O que se viu, ao longo de hora e meia, foi um artista simpático, quase tímido, de poucas falas, sem pose de estrela, em um palco limpo, sem uma superprodução, o que só reforçou a sensação de autenticidade de uma música banhada de melancolia, mas que convida a viver a vida por mais que o cotidiano seja chato, triste ou cheio de impasses e dúvidas. A versão ao vivo das músicas é mais pesada que a do disco. Ganharam distorções e ruídos, mas que não apagaram as batidas envolventes ou desenhos melódicos e harmônicos até esquisitos, mas sedutores, por sugerir o desejo de ferir clichês musicais. O som não estava bom, dificultou ouvir a voz do cantorC e só melhorou pra lá da metade do show.

 

Tem razão quem diz que Cícero é diferente.

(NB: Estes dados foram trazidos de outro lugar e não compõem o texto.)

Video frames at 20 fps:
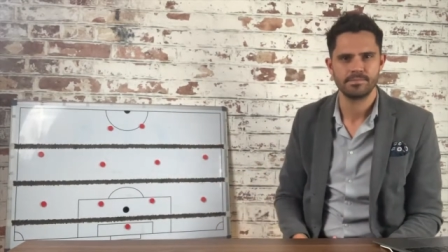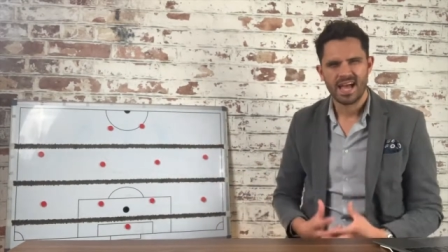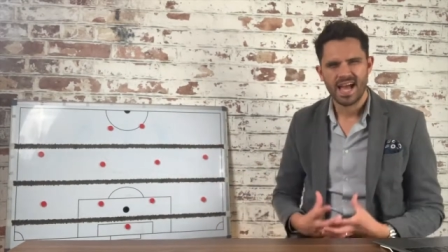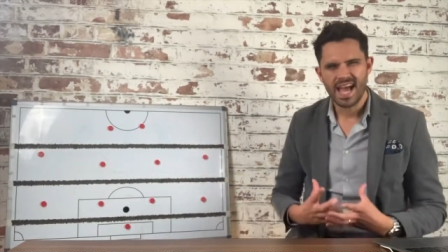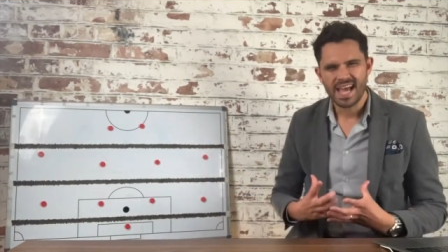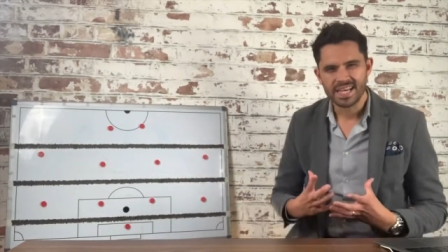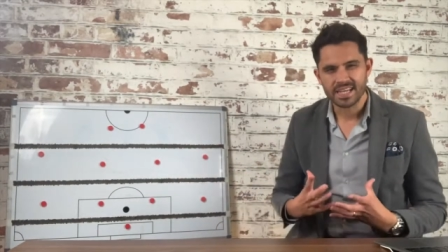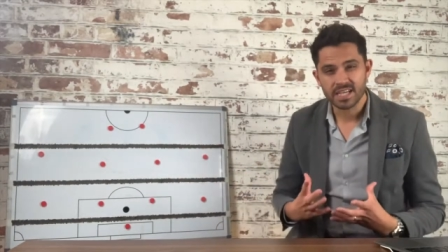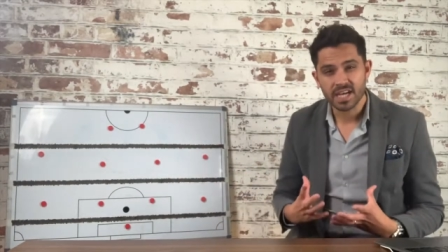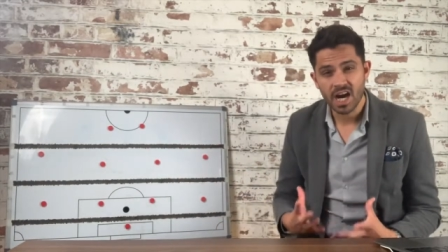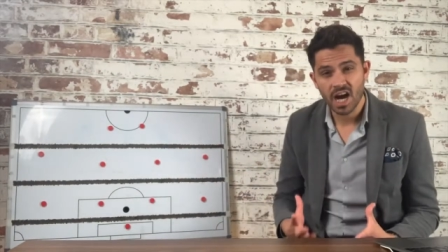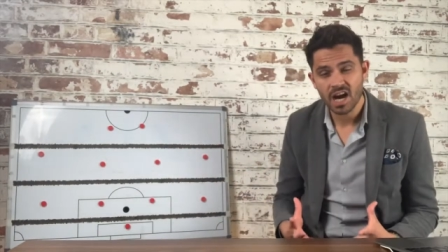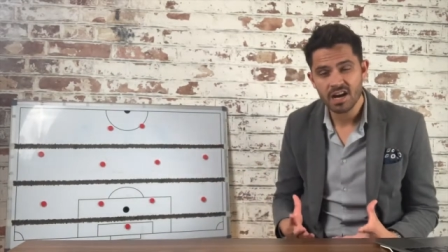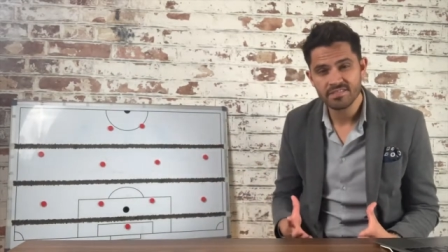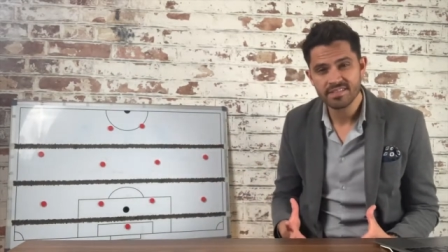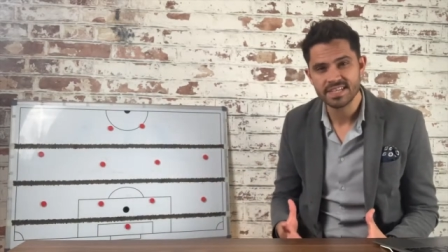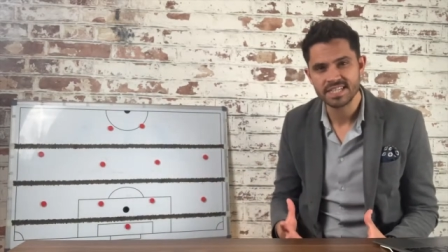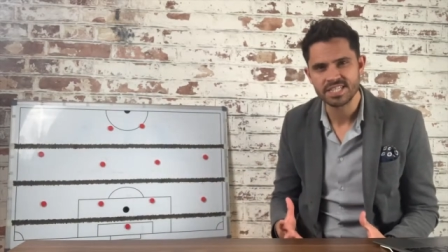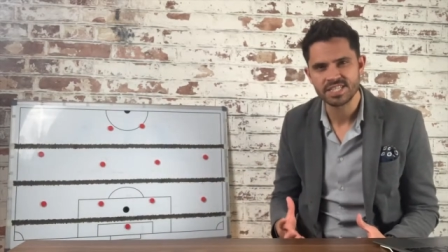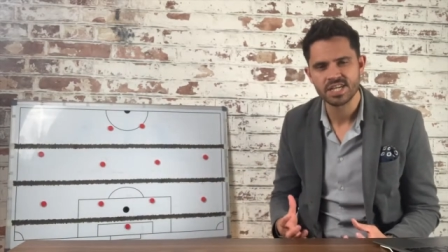
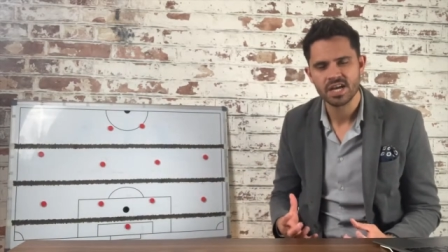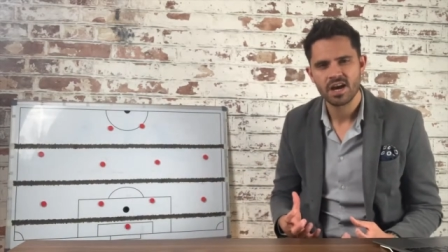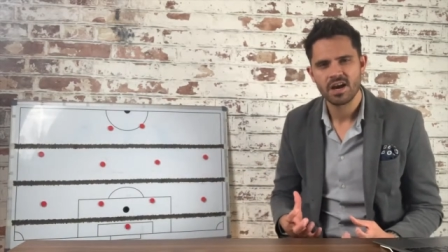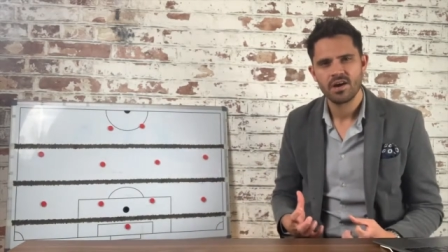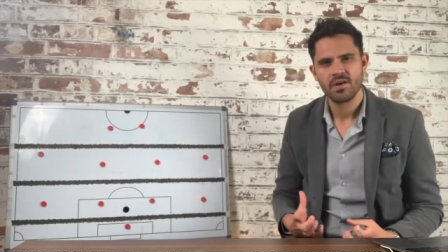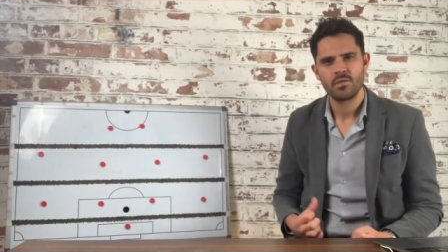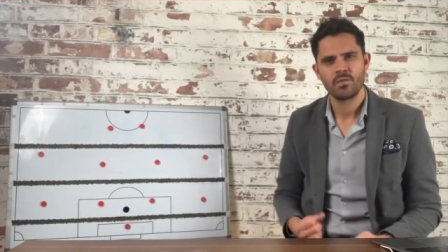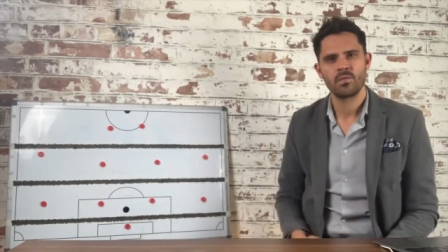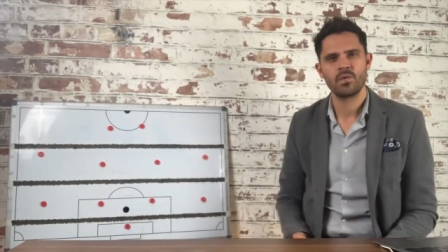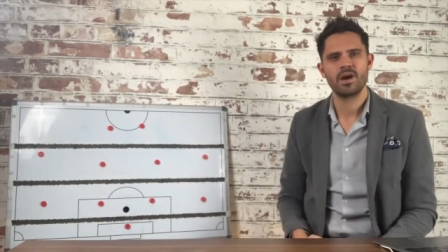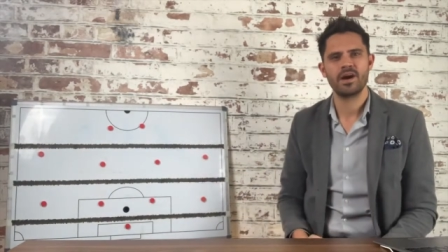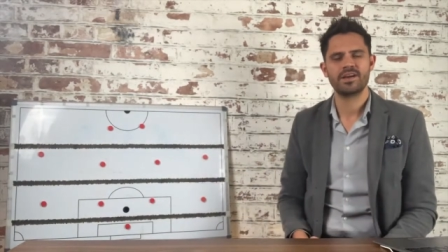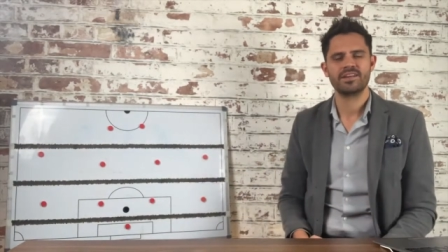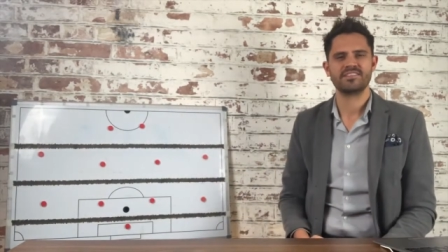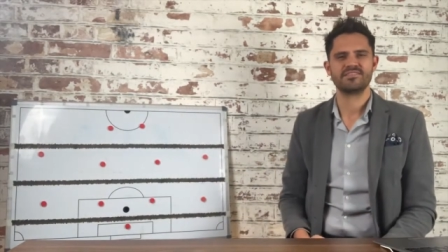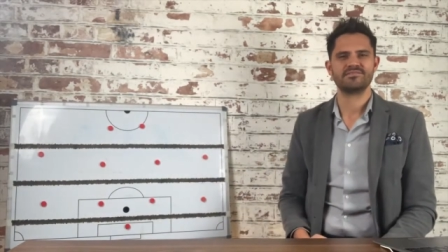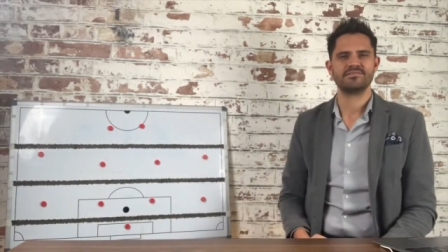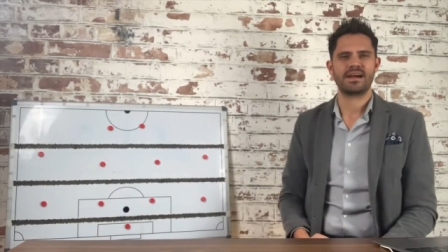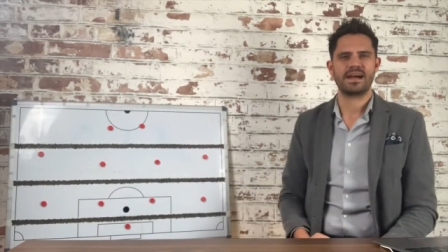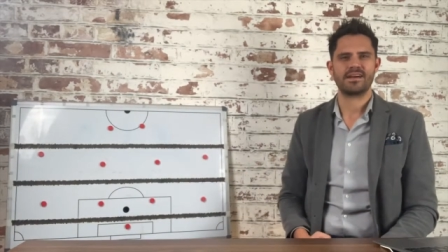Encourage word of
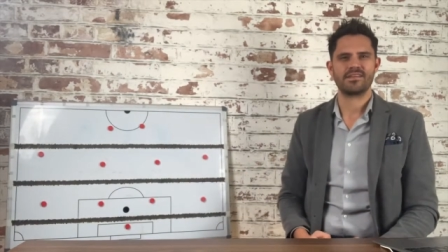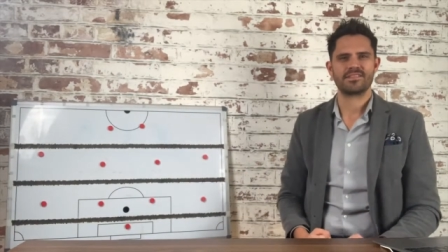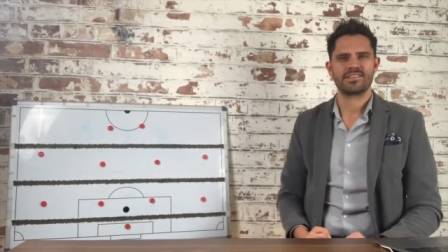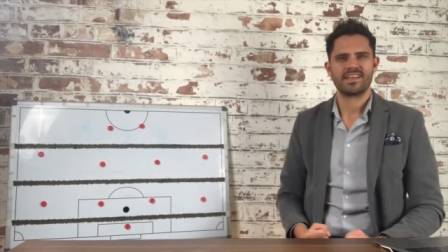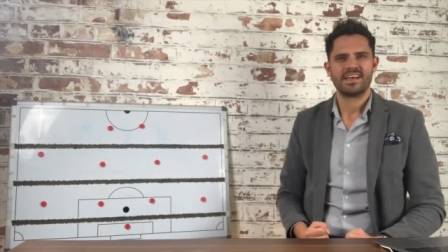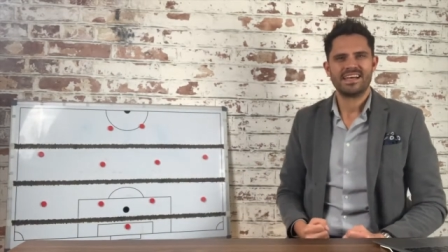mouth.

Pode-se até nem gostar do que ele faz, achar os discos irregulares, mas é um prazer, quase um milagre, ver autor tão jovem com estilo tão pessoal e que faz música que soa nova em meio a um oceano de produções massificadas. Ou ver criador que faz conviver o nacional, o regional e o internacional com fluência admirável, que traduz e dá forma, com perícia, vivências que, sendo da geração dele, são também de todos. Cícero foi elegante ao contar que já tocou 10 vezes em Minas Gerais – é o lugar onde ele mais se apresentou fora da cidade natal e São Paulo. E delicado ao agradecer o encanto dos mineiros com a música dele. “O patrimônio de afeto em Minas Gerais é muito bonito”, elogiou. E avisou que volta mais vezes.